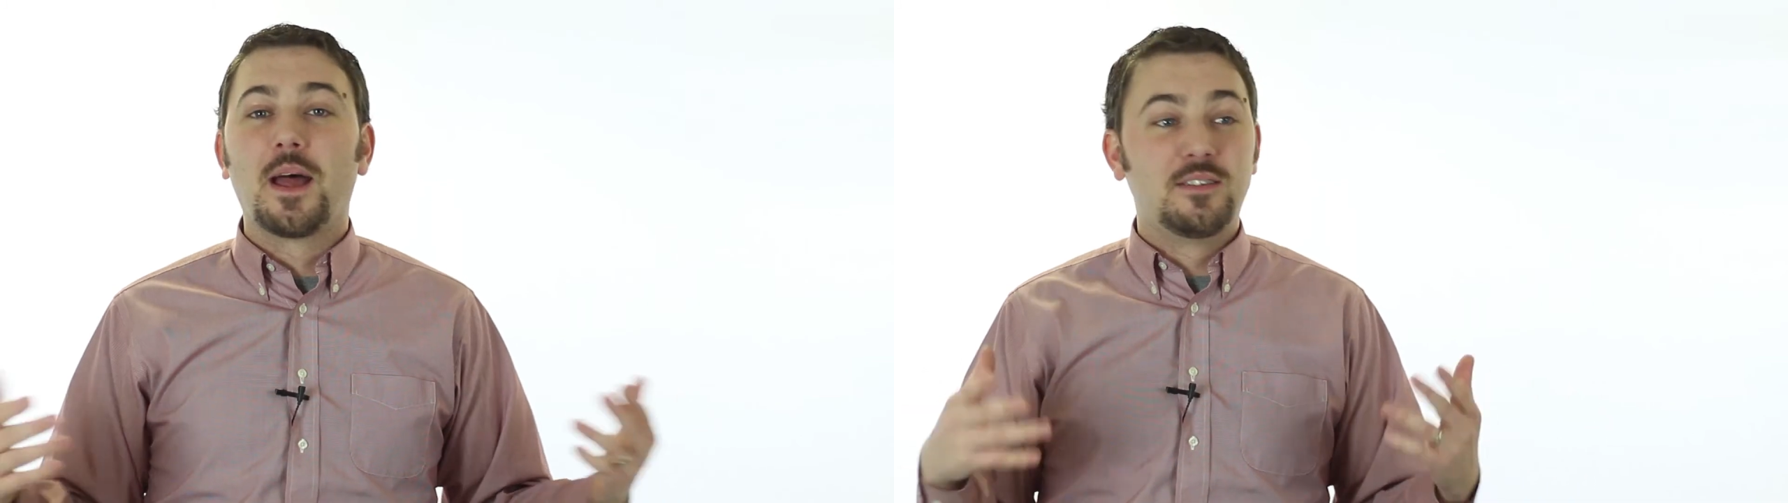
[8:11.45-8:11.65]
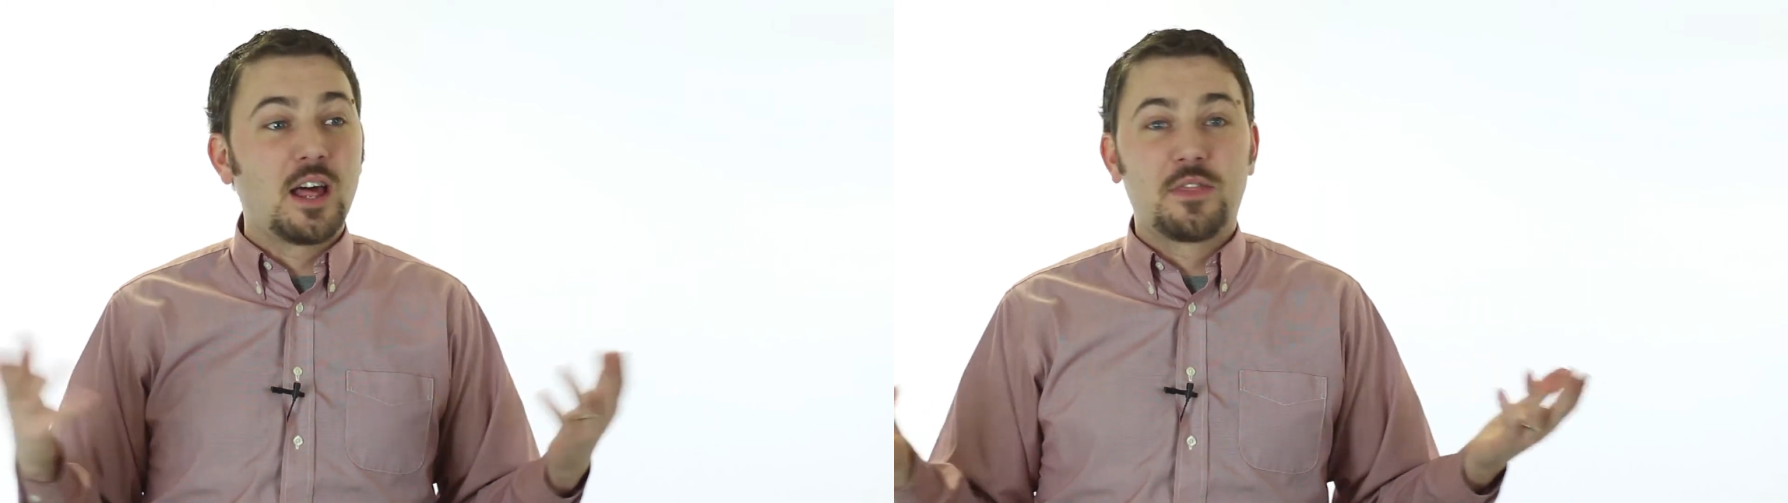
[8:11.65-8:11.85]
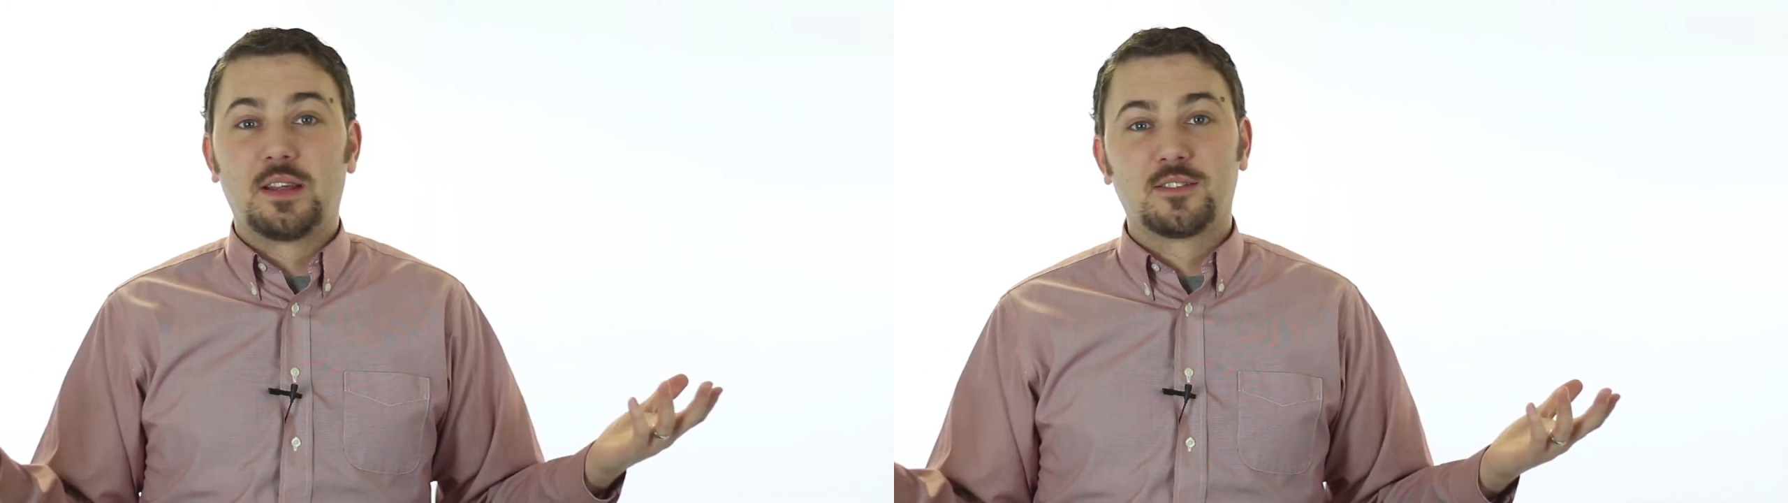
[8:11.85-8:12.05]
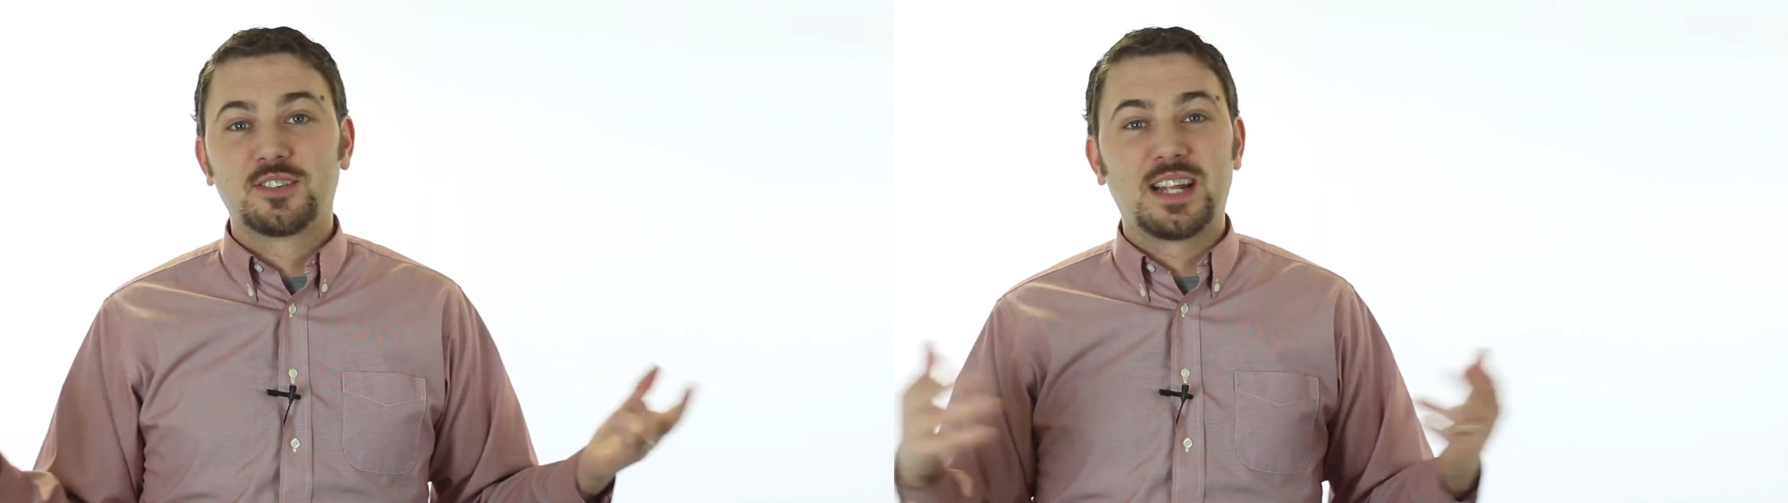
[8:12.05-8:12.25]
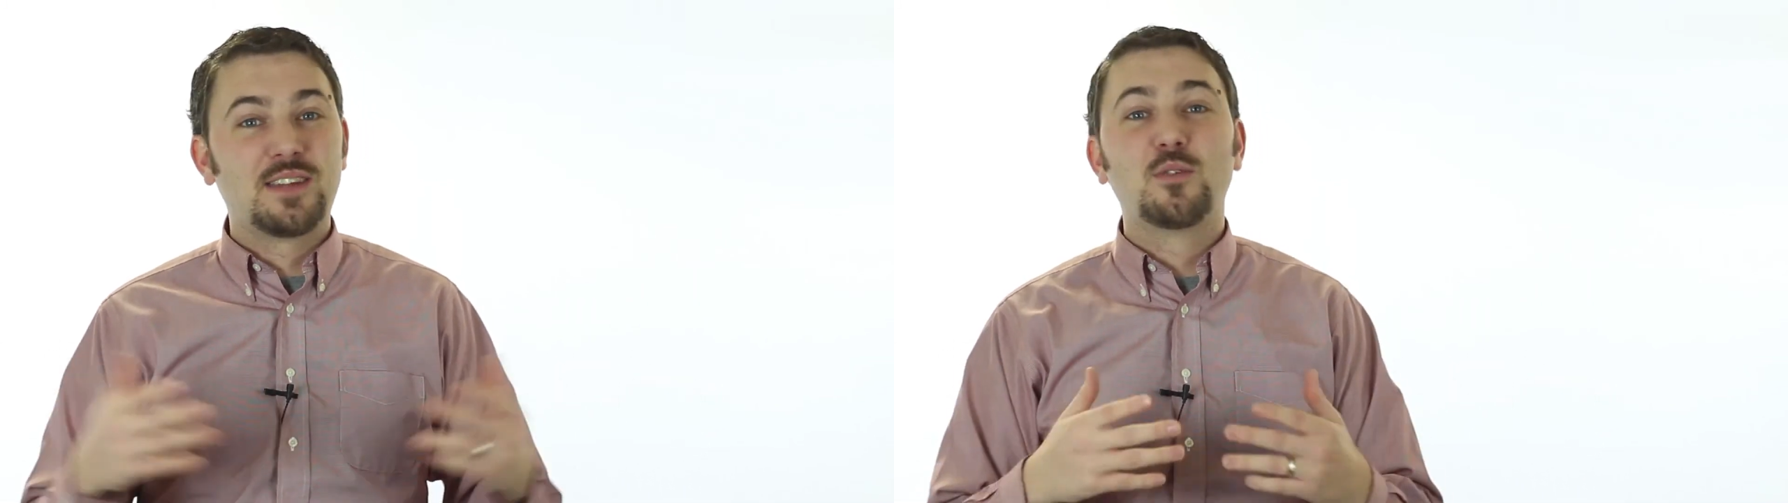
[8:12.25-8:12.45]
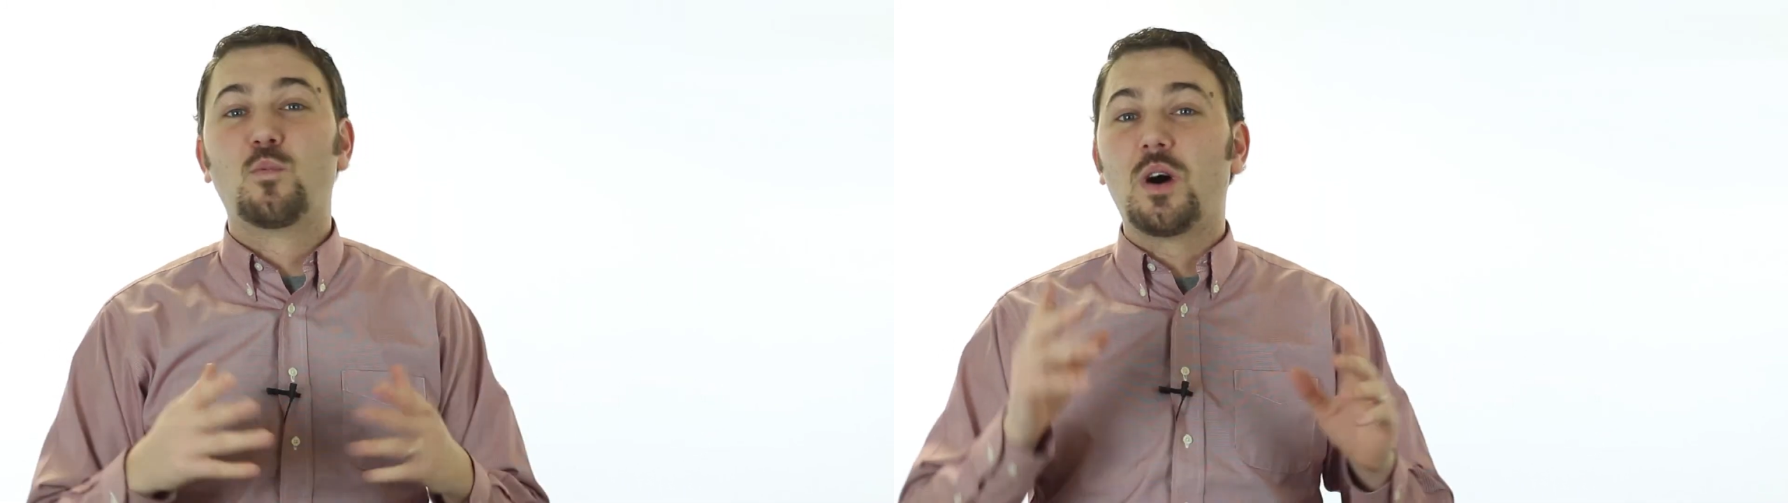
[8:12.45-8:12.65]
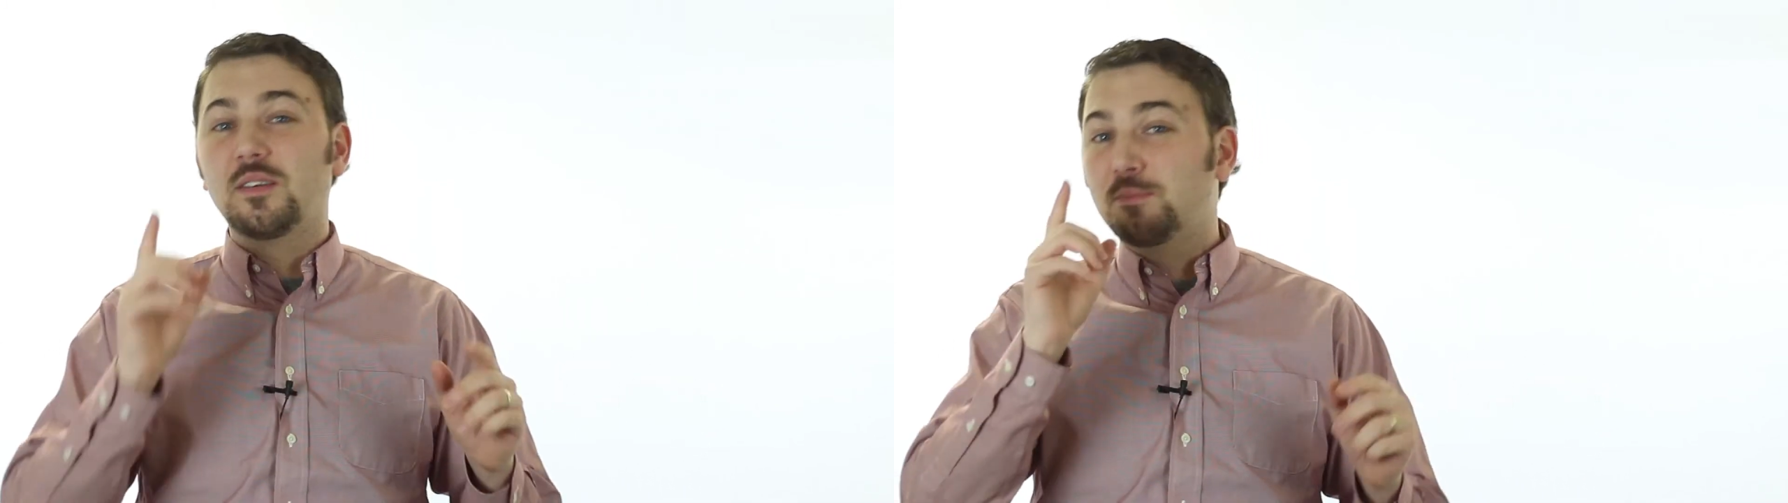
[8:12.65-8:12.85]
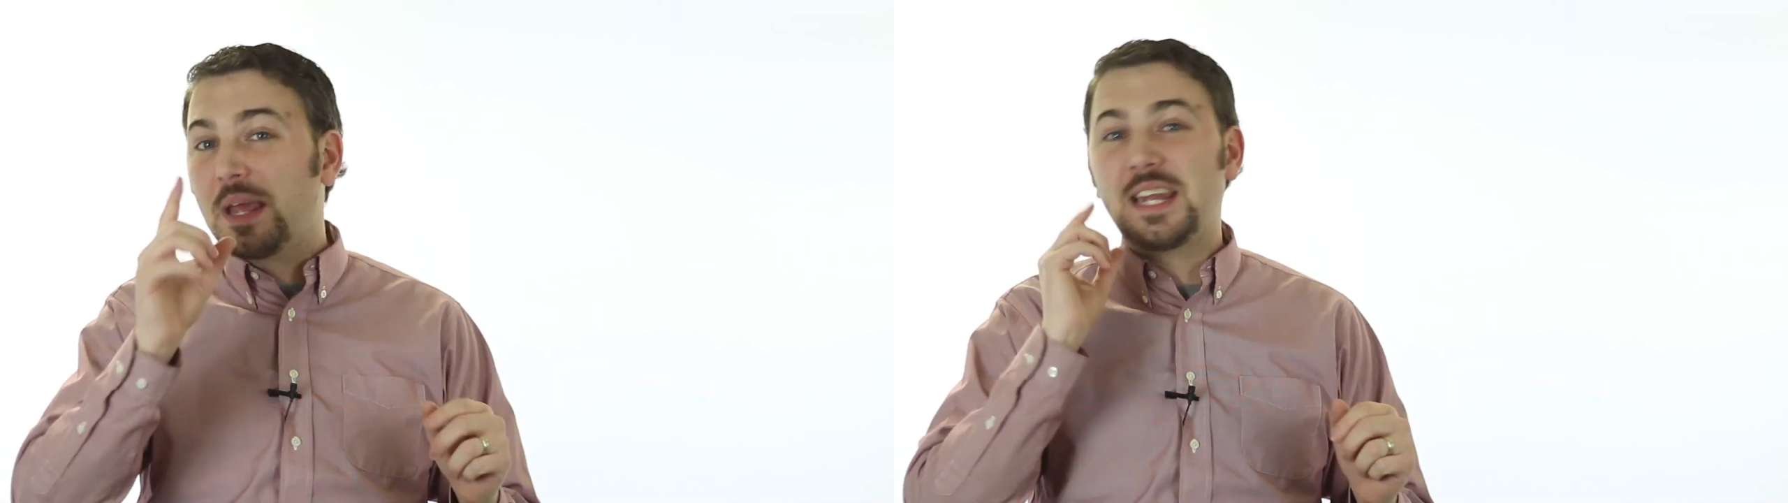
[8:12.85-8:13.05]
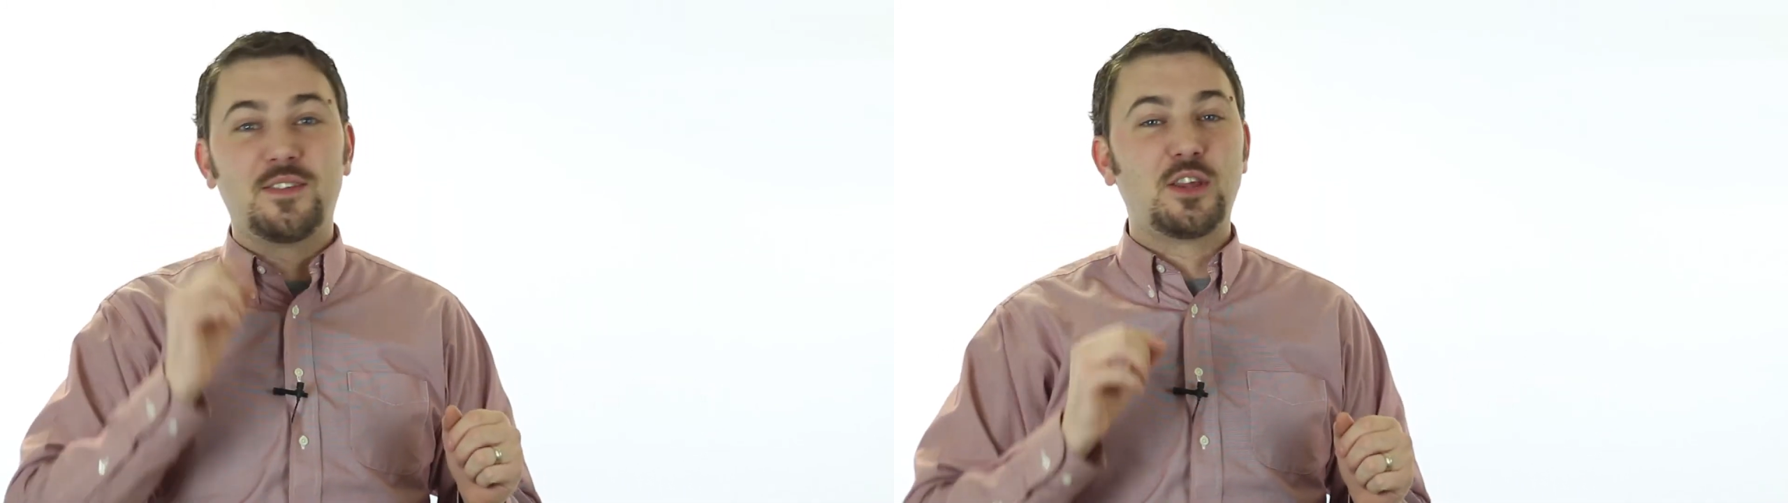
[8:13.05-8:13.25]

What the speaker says: Nothing. There's not even 1 penny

[Exercise goal]
Starting at the line that contains "[8:12.25-8:12.45]", write out every line through the final line of the entries, word for word; skip any pictures.

[Response for this exercise]
[8:12.25-8:12.45]
[8:12.45-8:12.65]
[8:12.65-8:12.85]
[8:12.85-8:13.05]
[8:13.05-8:13.25]

What the speaker says: Nothing. There's not even 1 penny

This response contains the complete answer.